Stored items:
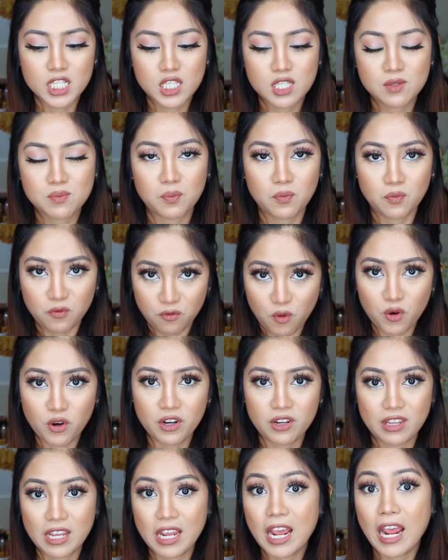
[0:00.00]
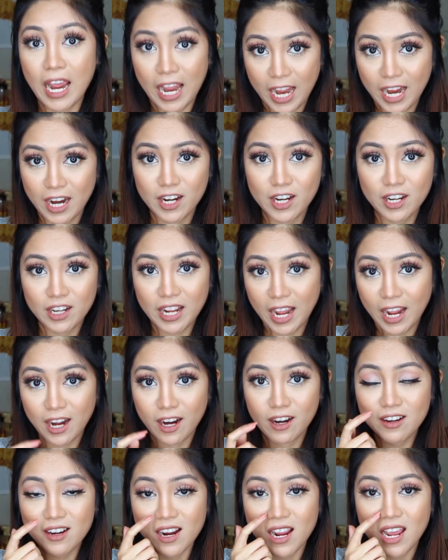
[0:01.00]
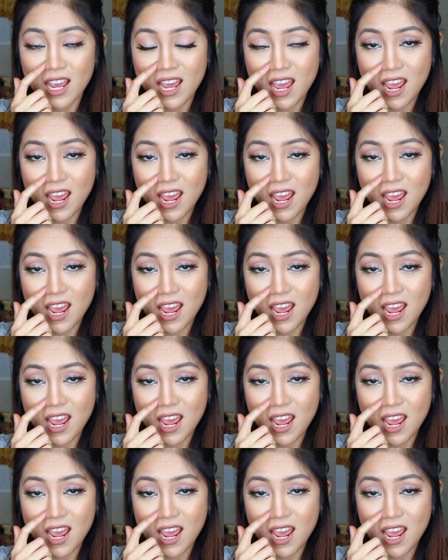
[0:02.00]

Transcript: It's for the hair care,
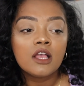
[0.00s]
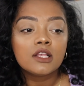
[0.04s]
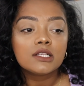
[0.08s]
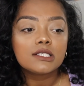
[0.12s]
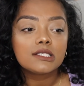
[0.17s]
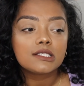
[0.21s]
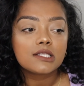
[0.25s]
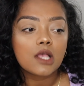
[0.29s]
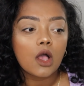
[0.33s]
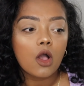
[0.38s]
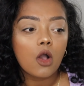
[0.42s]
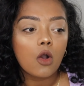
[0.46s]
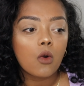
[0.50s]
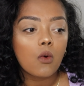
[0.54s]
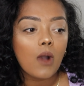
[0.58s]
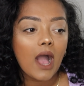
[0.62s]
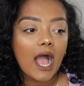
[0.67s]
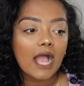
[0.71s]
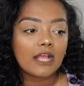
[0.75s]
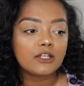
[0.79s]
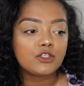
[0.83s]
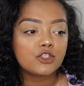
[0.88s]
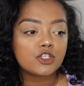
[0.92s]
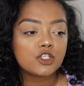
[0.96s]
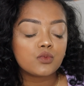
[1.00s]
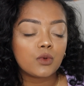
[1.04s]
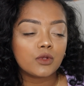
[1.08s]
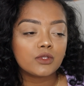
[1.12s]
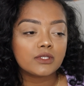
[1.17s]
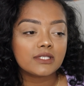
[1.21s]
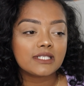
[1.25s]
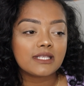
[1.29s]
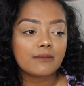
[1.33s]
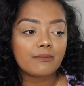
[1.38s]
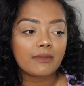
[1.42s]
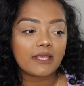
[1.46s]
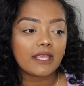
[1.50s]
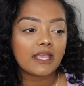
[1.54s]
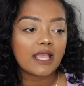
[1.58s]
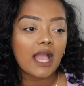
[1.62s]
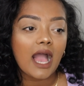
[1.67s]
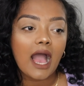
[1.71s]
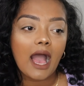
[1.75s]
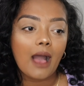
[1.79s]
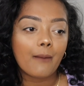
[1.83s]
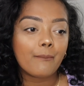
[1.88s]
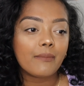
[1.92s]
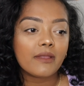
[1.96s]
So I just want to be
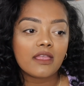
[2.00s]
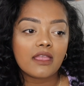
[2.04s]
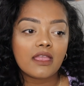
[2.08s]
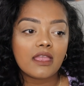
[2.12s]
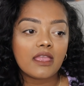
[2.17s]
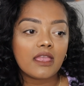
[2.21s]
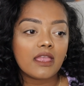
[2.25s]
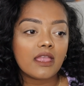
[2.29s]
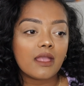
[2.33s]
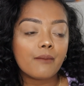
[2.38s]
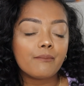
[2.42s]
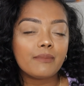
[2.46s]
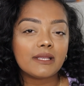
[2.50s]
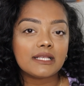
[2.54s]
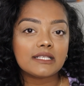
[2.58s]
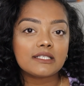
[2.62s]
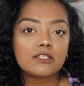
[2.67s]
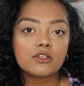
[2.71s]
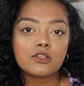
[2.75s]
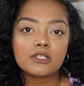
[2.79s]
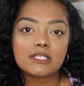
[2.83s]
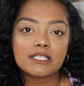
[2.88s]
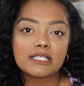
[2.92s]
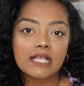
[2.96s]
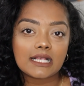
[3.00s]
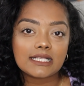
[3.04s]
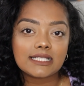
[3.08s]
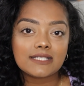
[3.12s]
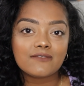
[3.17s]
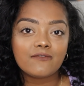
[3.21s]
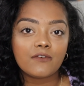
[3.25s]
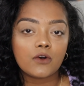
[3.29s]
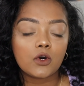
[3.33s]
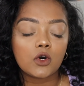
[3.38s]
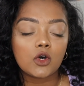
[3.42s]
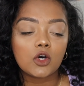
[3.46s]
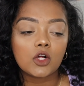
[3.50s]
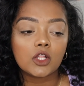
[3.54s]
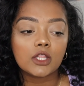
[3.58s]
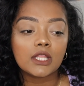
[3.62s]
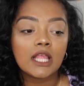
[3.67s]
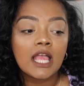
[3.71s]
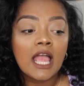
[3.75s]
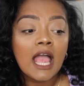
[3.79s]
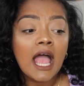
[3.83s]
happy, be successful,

Task details:
The answer must be the entries above, printed exactly, with no pictures.

Response area:
[0:00.00]
[0:01.00]
[0:02.00]

Transcript: It's for the hair care,
[0.00s]
[0.04s]
[0.08s]
[0.12s]
[0.17s]
[0.21s]
[0.25s]
[0.29s]
[0.33s]
[0.38s]
[0.42s]
[0.46s]
[0.50s]
[0.54s]
[0.58s]
[0.62s]
[0.67s]
[0.71s]
[0.75s]
[0.79s]
[0.83s]
[0.88s]
[0.92s]
[0.96s]
[1.00s]
[1.04s]
[1.08s]
[1.12s]
[1.17s]
[1.21s]
[1.25s]
[1.29s]
[1.33s]
[1.38s]
[1.42s]
[1.46s]
[1.50s]
[1.54s]
[1.58s]
[1.62s]
[1.67s]
[1.71s]
[1.75s]
[1.79s]
[1.83s]
[1.88s]
[1.92s]
[1.96s]
So I just want to be
[2.00s]
[2.04s]
[2.08s]
[2.12s]
[2.17s]
[2.21s]
[2.25s]
[2.29s]
[2.33s]
[2.38s]
[2.42s]
[2.46s]
[2.50s]
[2.54s]
[2.58s]
[2.62s]
[2.67s]
[2.71s]
[2.75s]
[2.79s]
[2.83s]
[2.88s]
[2.92s]
[2.96s]
[3.00s]
[3.04s]
[3.08s]
[3.12s]
[3.17s]
[3.21s]
[3.25s]
[3.29s]
[3.33s]
[3.38s]
[3.42s]
[3.46s]
[3.50s]
[3.54s]
[3.58s]
[3.62s]
[3.67s]
[3.71s]
[3.75s]
[3.79s]
[3.83s]
happy, be successful,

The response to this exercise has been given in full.